Records shown section start

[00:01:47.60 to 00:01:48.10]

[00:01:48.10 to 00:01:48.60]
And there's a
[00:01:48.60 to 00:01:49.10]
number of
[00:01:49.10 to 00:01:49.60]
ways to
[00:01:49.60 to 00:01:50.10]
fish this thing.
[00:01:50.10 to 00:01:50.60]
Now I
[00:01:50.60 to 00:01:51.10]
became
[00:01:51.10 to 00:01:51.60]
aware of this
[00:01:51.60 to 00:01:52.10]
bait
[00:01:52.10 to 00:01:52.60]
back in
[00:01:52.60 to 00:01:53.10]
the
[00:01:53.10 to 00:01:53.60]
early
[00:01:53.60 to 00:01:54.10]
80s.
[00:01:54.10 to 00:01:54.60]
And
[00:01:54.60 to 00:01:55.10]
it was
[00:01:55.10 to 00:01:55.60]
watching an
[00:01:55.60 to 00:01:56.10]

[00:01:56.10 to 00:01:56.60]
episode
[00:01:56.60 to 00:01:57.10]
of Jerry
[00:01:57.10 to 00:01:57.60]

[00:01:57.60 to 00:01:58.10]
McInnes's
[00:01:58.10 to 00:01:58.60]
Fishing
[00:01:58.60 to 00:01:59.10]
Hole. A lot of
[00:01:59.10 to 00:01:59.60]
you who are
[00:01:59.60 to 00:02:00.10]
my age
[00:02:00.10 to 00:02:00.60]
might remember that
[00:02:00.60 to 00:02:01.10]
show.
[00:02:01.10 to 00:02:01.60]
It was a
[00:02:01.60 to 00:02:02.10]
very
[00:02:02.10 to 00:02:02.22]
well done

Records shown section end
Records shown section start

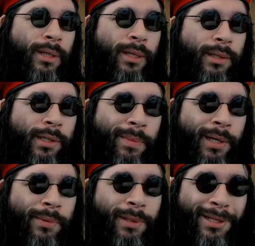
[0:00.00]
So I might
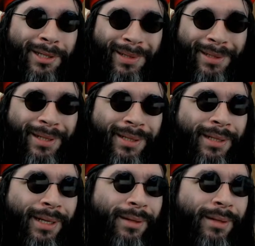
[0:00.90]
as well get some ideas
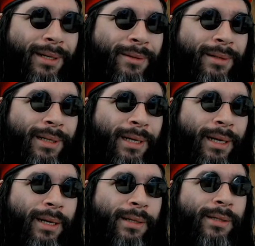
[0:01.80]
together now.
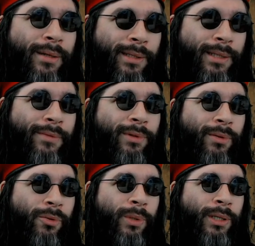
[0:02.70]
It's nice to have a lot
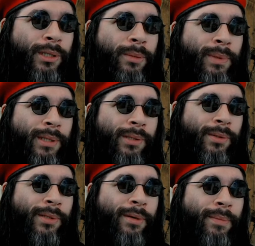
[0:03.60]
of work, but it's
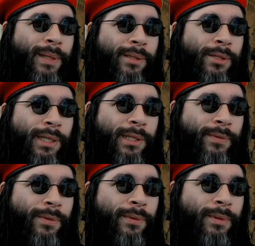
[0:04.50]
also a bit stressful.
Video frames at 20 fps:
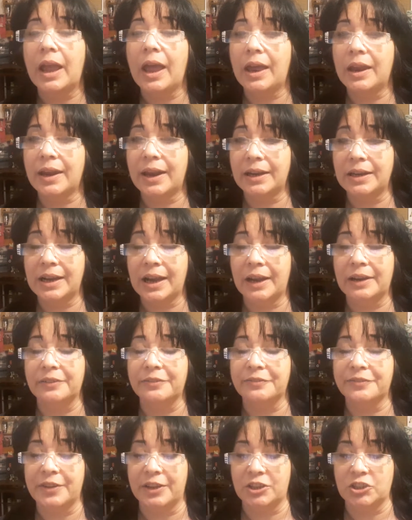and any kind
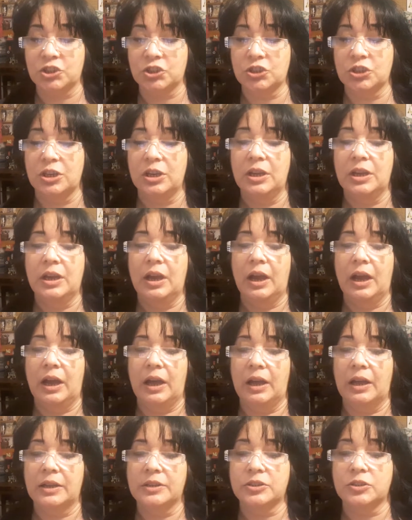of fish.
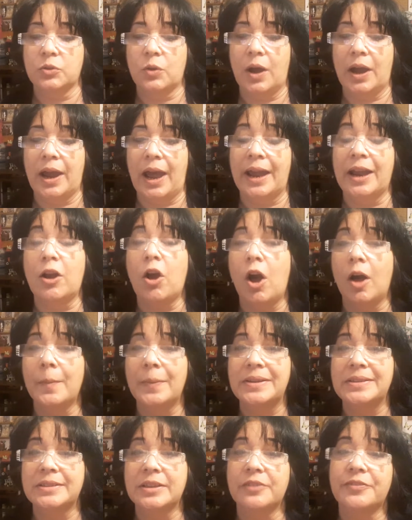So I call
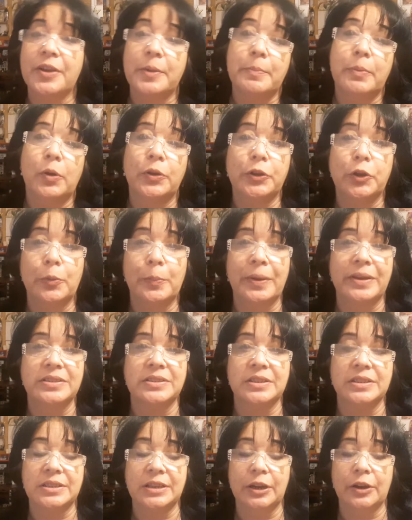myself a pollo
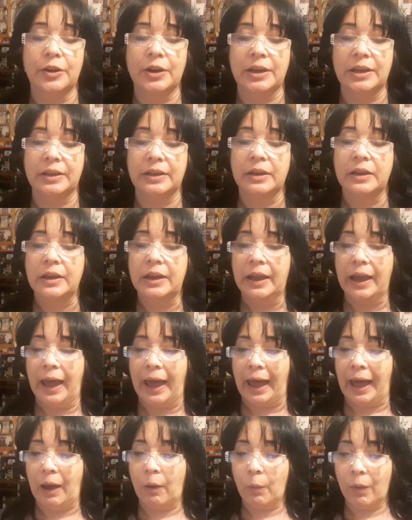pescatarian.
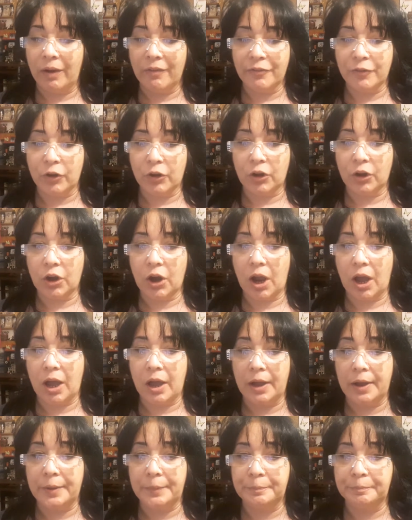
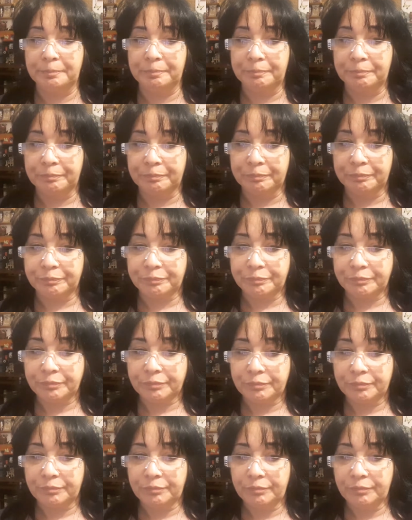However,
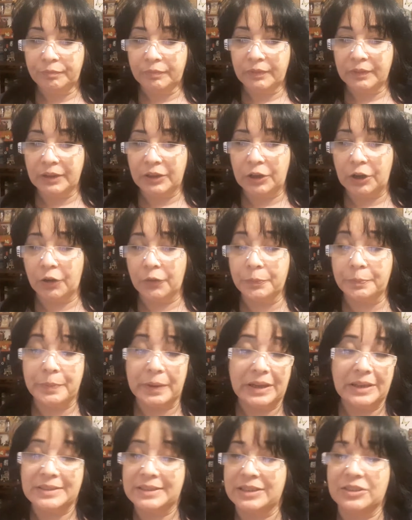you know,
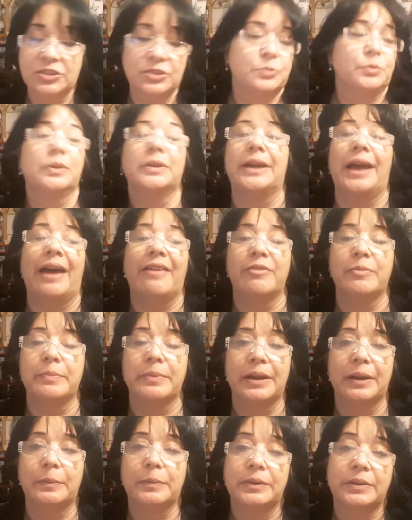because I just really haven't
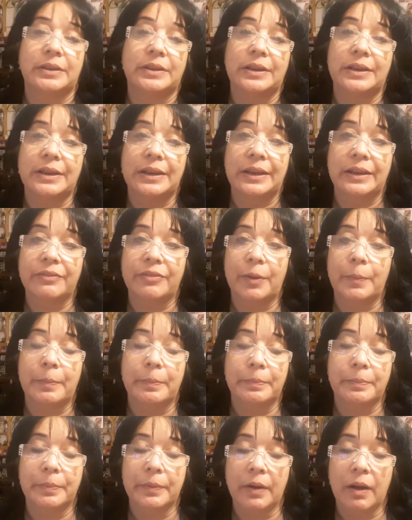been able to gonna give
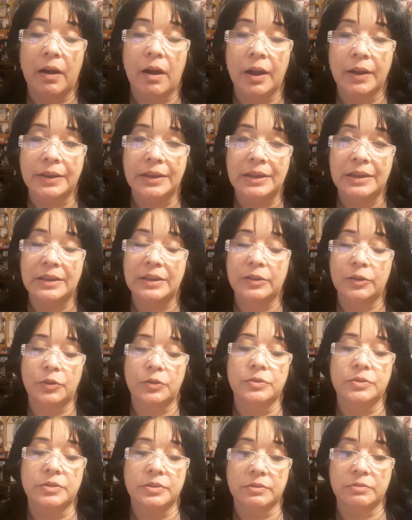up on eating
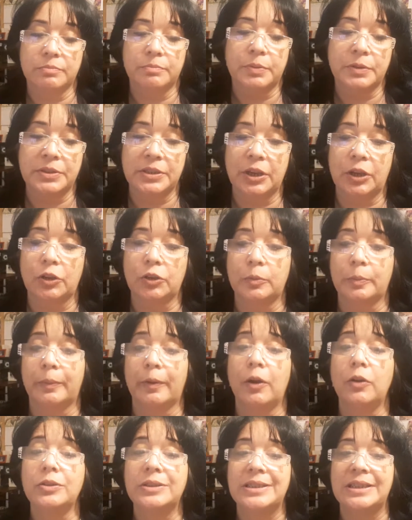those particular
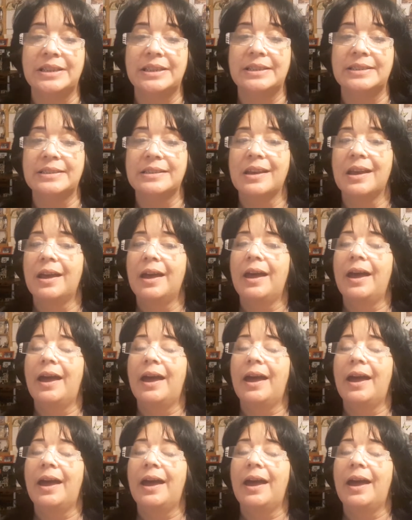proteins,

Records shown section end
Records shown section start

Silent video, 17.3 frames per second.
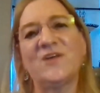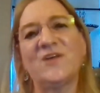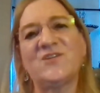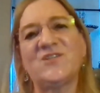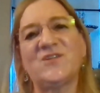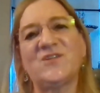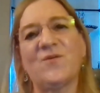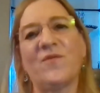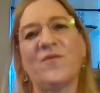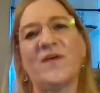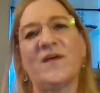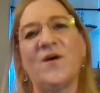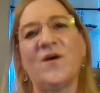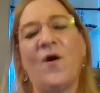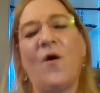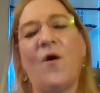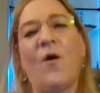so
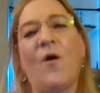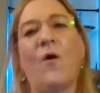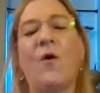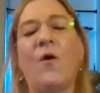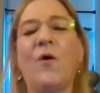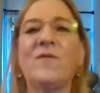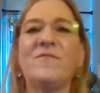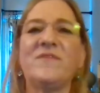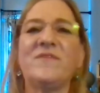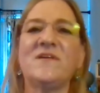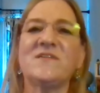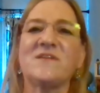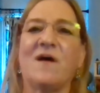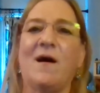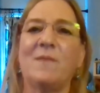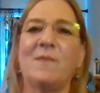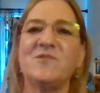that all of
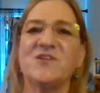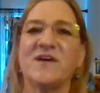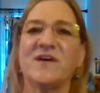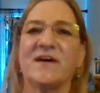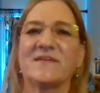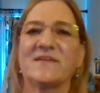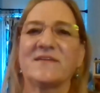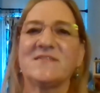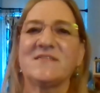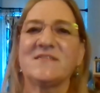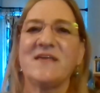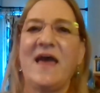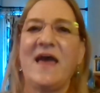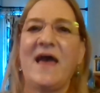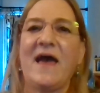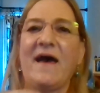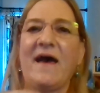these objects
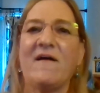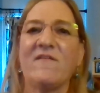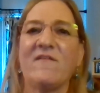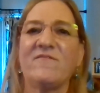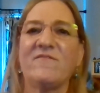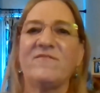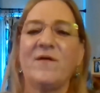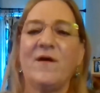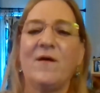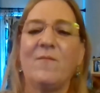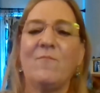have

Records shown section end

◆ **What you will do**
Of the lines above, retype only those from the line containing "[00:01:48.60 to 00:01:49.10]" through the line containing "[00:01:55.60 to 00:01:56.10]", including both, exactly.

◆ **Your response**
[00:01:48.60 to 00:01:49.10]
number of
[00:01:49.10 to 00:01:49.60]
ways to
[00:01:49.60 to 00:01:50.10]
fish this thing.
[00:01:50.10 to 00:01:50.60]
Now I
[00:01:50.60 to 00:01:51.10]
became
[00:01:51.10 to 00:01:51.60]
aware of this
[00:01:51.60 to 00:01:52.10]
bait
[00:01:52.10 to 00:01:52.60]
back in
[00:01:52.60 to 00:01:53.10]
the
[00:01:53.10 to 00:01:53.60]
early
[00:01:53.60 to 00:01:54.10]
80s.
[00:01:54.10 to 00:01:54.60]
And
[00:01:54.60 to 00:01:55.10]
it was
[00:01:55.10 to 00:01:55.60]
watching an
[00:01:55.60 to 00:01:56.10]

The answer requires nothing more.